Twitch Force is Michael Redhill’s first collection of poetry in almost two decades. Before the poetry itself even begins, it is clear that this will not be poetry for the faint of heart. “Force potentiation,” the epigraph from Rene Vandenboom, a kinesiologist at Brock University, informs us, is defined as “the transient increase in isometric twitch force evoked by prior contractile activity.” If an epigraph represents a sort of door to a book, this one has a bouncer posted outside. You don’t have to be on a list, but you definitely need to prove your bona fides.
That is to say, Redhill’s poems demand a lot of the reader. A poem called “Mycelium” requires us to know not only what the title refers to but also the meaning of words like “hyphae” and “clitocybe.” Other poems challenge vocabularians with words like “telomere,” “phosphatidylinositol,” and “tetrahydrocannabinol.” There is no reason poets should not be scientifically literate and bring the specialized language of science into their poems. But what they gain in a desirable strangeness they may lose in a rebarbative first impression.
Redhill’s collection is divided into three sections – “Astronomical Twilight,” “Chemical Drowsing,” and “Core Sample” – all quite rich and suggestive titles drawn from cosmology, chemistry, and geology respectively. The poems themselves are often irremediably odd. One consists entirely of subjects anyone might enter into Google (e.g., “cheap flights” or “how do you spell ecclessiasticcal” [sic]), another of statements like “Matter makes a dire osmosis” and “Before the internet, I wore ugly vests.”
“Scar Tissue” is a poem in nine parts that requires a full-page note involving a theory promulgated by Dr. Glenn Prestwich, a medical researcher. The poem could exist perfectly well without the annotation; it includes some of Redhill’s most imaginative lines: “Our // world is the dream we’re having while we / live these lives on earth.”
By contrast, there is nothing like pedantry to sink a poem. We don’t really need a poet to tell us that French has no native words that begin with W or that Wayne Gretzky’s rookie card is worth a pile of money. And if any reader does not know what the “stone vagina” mentioned in a poem in the third section is, I urge you not to Google the phrase.
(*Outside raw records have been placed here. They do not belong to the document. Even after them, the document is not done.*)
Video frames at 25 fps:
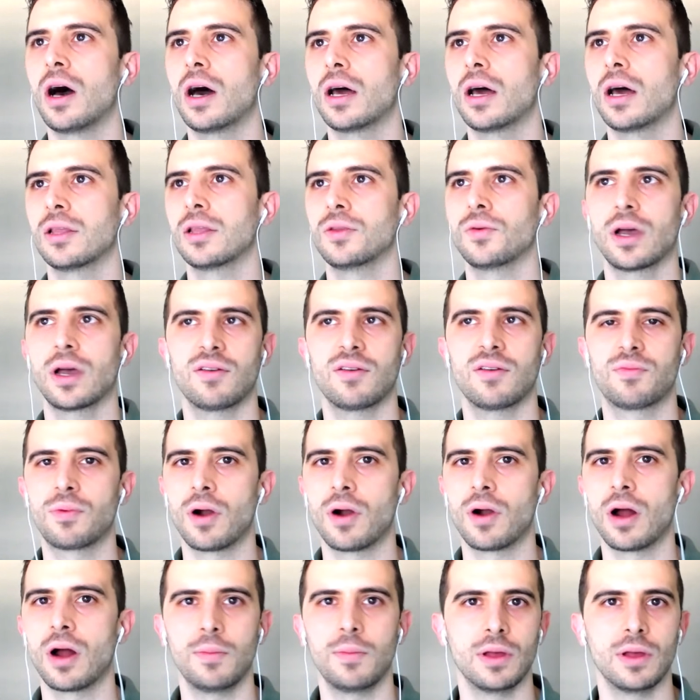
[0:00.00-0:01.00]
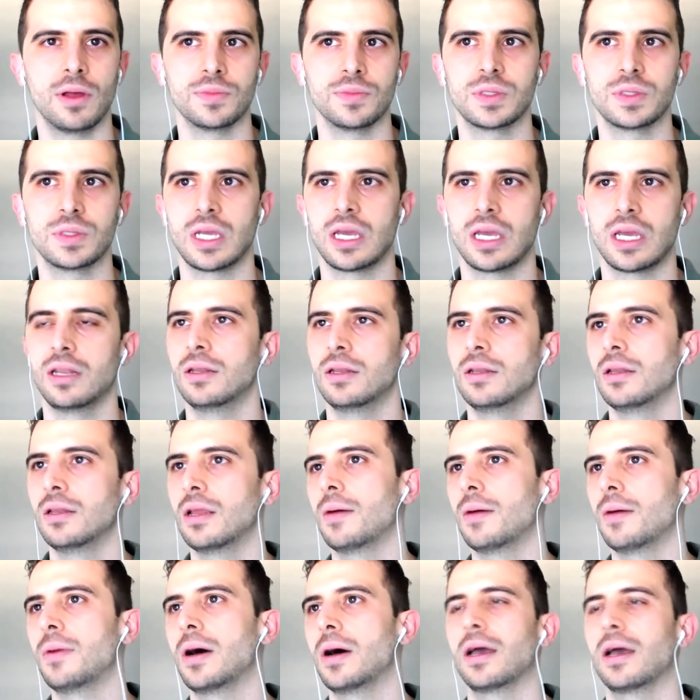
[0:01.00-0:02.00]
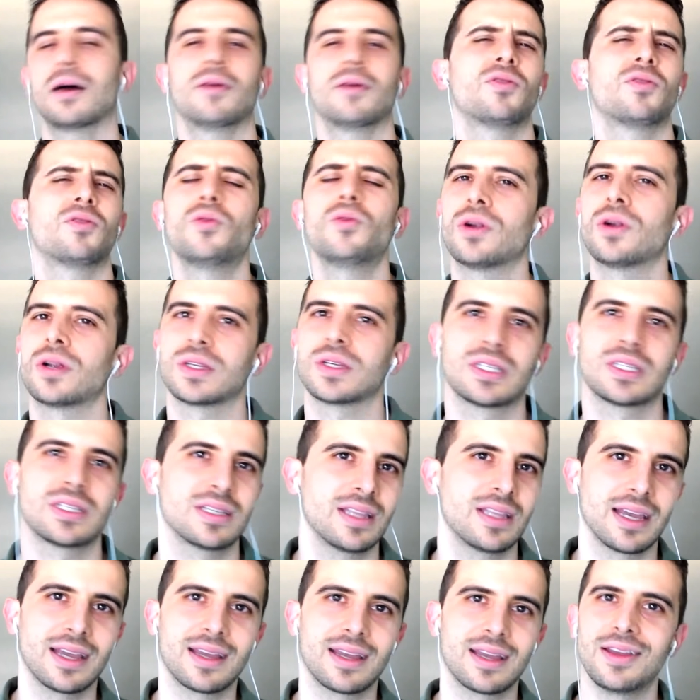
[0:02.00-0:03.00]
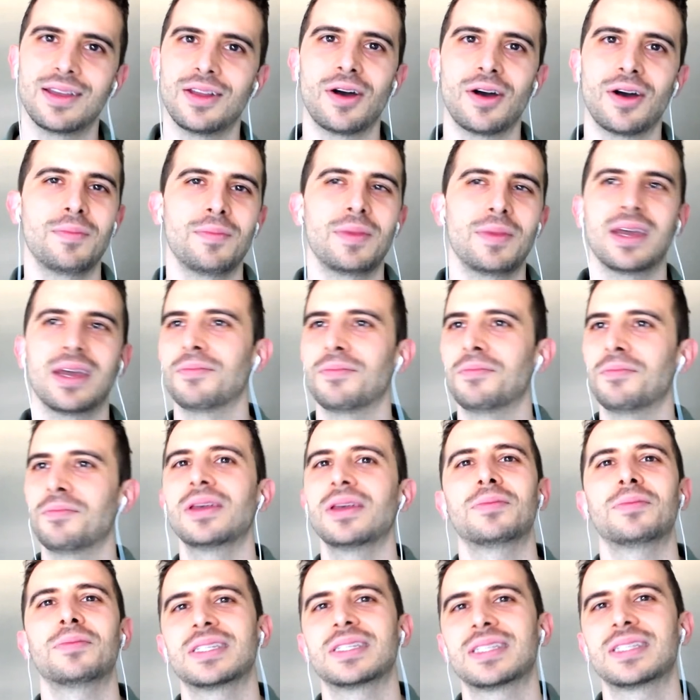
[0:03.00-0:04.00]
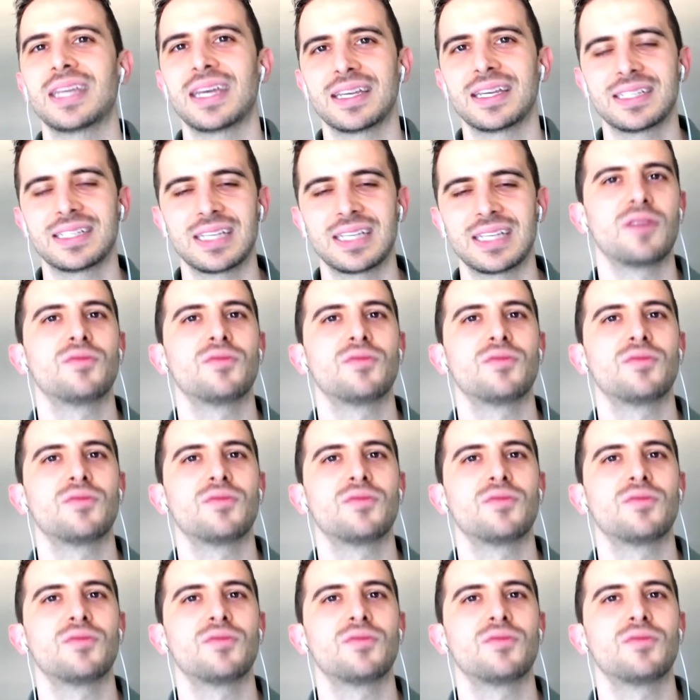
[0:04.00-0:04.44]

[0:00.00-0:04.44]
and do I have problems? And am I, of course, like, you know, I make a million mistakes every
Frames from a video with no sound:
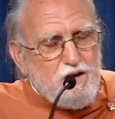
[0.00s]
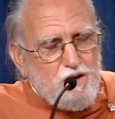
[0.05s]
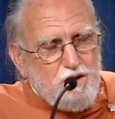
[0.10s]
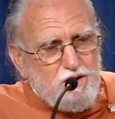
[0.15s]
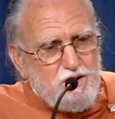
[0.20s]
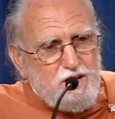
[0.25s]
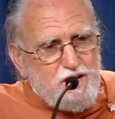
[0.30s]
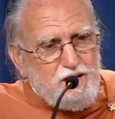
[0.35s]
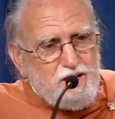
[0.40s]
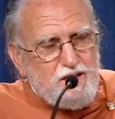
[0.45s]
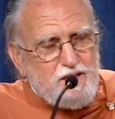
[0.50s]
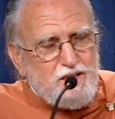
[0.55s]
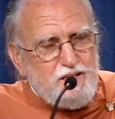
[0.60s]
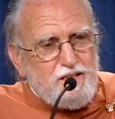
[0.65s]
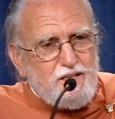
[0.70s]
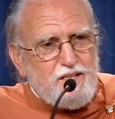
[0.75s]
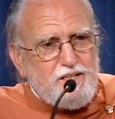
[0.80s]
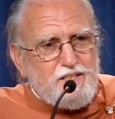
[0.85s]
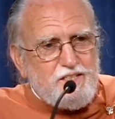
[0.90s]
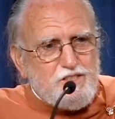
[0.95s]
Earning
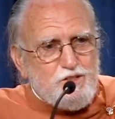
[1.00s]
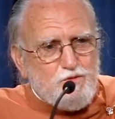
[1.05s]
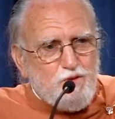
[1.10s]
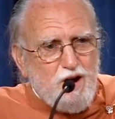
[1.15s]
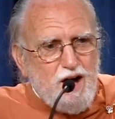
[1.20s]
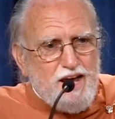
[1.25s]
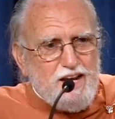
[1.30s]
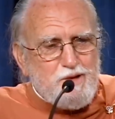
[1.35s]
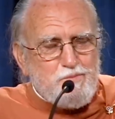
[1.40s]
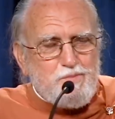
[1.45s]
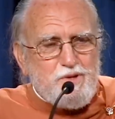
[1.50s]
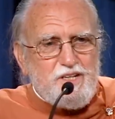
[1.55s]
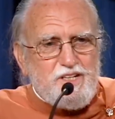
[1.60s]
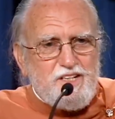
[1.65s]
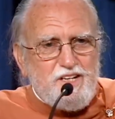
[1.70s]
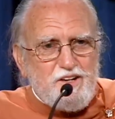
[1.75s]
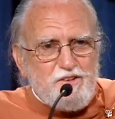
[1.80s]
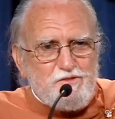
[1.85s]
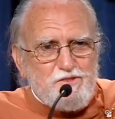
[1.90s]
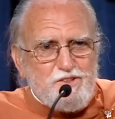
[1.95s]
it is quite a bit
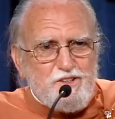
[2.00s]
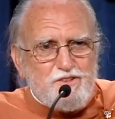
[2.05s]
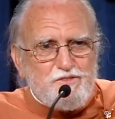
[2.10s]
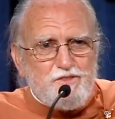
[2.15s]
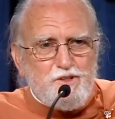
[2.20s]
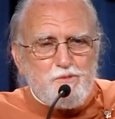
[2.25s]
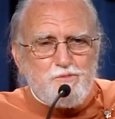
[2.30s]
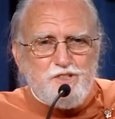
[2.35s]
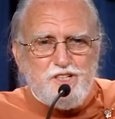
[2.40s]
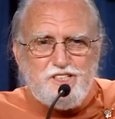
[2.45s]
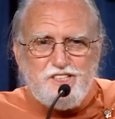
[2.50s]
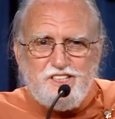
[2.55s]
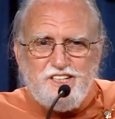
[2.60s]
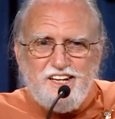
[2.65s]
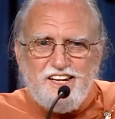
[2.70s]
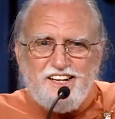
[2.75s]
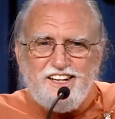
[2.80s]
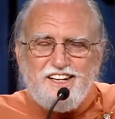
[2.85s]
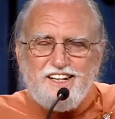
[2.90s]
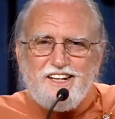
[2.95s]
different from just
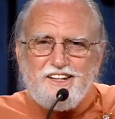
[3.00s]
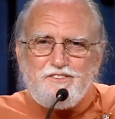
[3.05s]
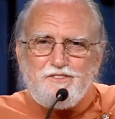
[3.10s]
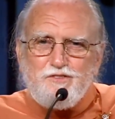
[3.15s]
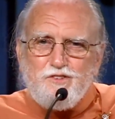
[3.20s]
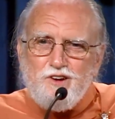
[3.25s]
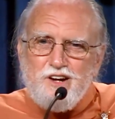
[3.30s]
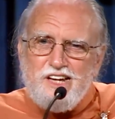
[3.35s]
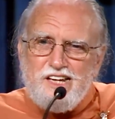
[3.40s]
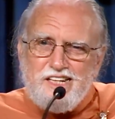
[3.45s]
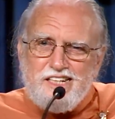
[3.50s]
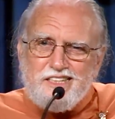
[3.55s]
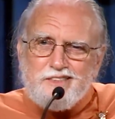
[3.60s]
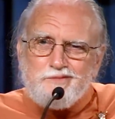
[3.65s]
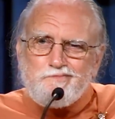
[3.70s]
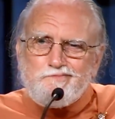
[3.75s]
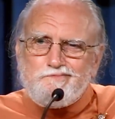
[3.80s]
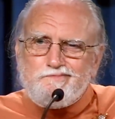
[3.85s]
getting it free.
Redhill is at his best when he is most down to earth – not the earth that does admittedly contain telomeres and “an overactive precuneus,” but the earth of penetrative observations such as “I’m planning to be wrong about everything,” or “Shake / and sizzle, the empty banging of the stars,” or “Change is the // nursery of music, joy, / life and eternity. Sing it.”
Redhill may really believe, as he writes in “Continuous Action in the Present,” that poetry is “for nothing and it’s good at it.” His poems, when they are at their most accessible and least determinately clever, definitively prove otherwise.
Correction: An earlier version of this review attributed a line by the poet Paul Celan to the author of the collection under review. Q&Q regrets the error.